In fact, it was the less glorious ships of less technological achievement that formed more than half of the British fleet which fed the industries of the Empire.
Tramp shipping formed the largest part of the British mercantile marine up to the Great War with 462 companies owning 55% of the fleet. The Industrial Revolution determined the areas in which British tramp operators developed in close connection with deep-sea export coal trade: The Northeast ports and Wales became the main hubs of British tramp-operators in combination with those of the Clyde in Scotland who were traditionally connected with the trading worldwide networks of the Scottish merchants.
In 1910 the shipping companies of the Northeast ports, namely Newcastle, Sunderland, Hartlepool, Middlesbrough, Whitby, Scarborough and Hull handled almost one third of British tramp shipping tonnage.36 Some of the most powerful British shipping families came from this area: the Furnesses, Turnballs, Ropners and Runcimans. The next most dynamic group in tramp shipping were Scottish tramp operators who handled 18% of British tramp shipping in 1910. Some of the best known Scottish tramp shipowning families were the Burrells and the Hoggarths. Wales also emerged as a generator of tramp companies. Wales drew human capital from the West Country as well and shipping companies established in Wales operated 9% of the British tramp fleet in 1910. With Cardiff
as the central port, tramp shipping thrived in the Welsh ports from Chester to Llanelli.37 The best known Cardiff tramp operators were the Hains, Morells, Tatems and Corys. London and Liverpool drew branch offices from almost all these tramp operators and both cities handled 42% of the British tramp fleet in 1910.
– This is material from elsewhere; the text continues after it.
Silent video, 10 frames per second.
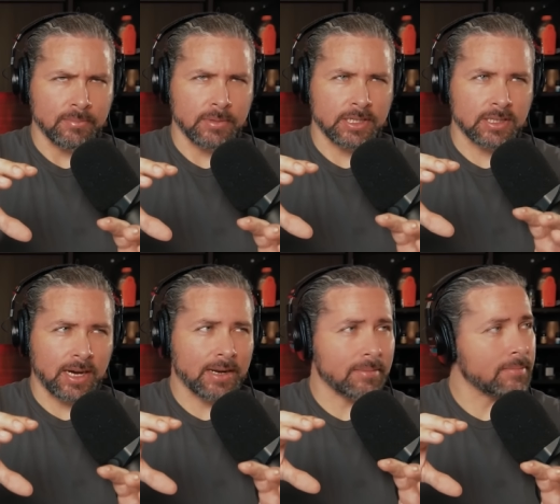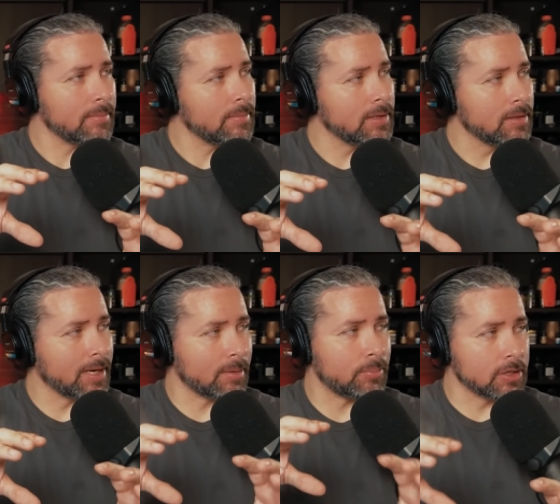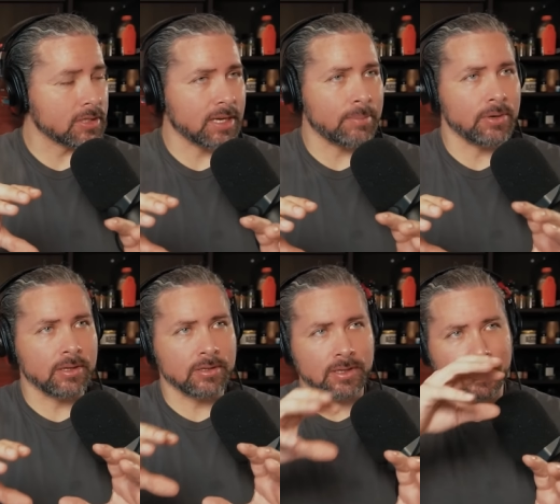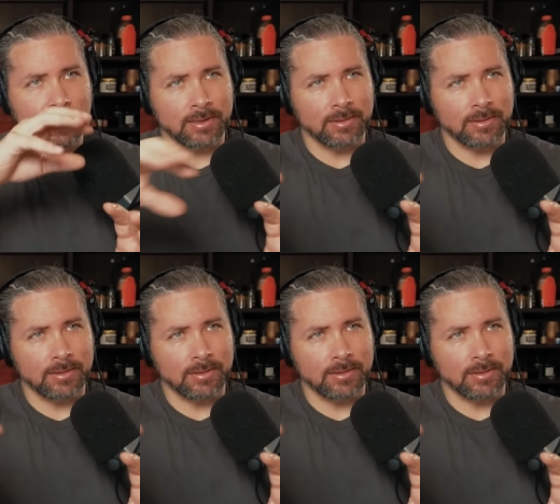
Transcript: it's not like a butcher's knife, but there's like a,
Table 2 indicates the evident importance of tankers and the non-existence of independent tanker owners; one of the great failures of British tramp owners was that they did not enter the tanker business. The main big tanker owners remain the petroleum companies like the Anglo-American Oil Co in 1910, British Tanker Co and Anglo-Saxon Petroleum in 1939 and British Petroleum in the post-World War II period. The new structure in the organisation of tramp/bulk shipping, were the management companies under which one finds some of the traditional British tramp owners. Denholm Management is a good example of a management company. In 1970 it managed 38 ships for 17 shipping companies including Turnbull Scott Shipping.38
Contrary to the beliefs that want family capitalism to belong only to the Mediterranean, family prevailed in both the British liner and tramp maritime business. Big liner companies might have been joint-stock companies, but ownership was usually spread among a select circle of family and friends;
families like the Cayzers, Ellermans, Brocklebanks, Holts, Furnesses and Swires retained their command over major British lines.39 The case was stronger in British tramp companies, that were family-owned companies that kept ownership and management of the companies and used intermarriages to expand and keep the business within closed circles. From the most prominent ones like the Runcimans, the Turnbulls, the Ropners, to the medium and smaller ones, kept business in the family for several generations. One of the great handicaps of British shipping, however, has been the loss of the importance of the regional dimension of maritime Britain; regions and ports that reproduced shipping entrepreneurship.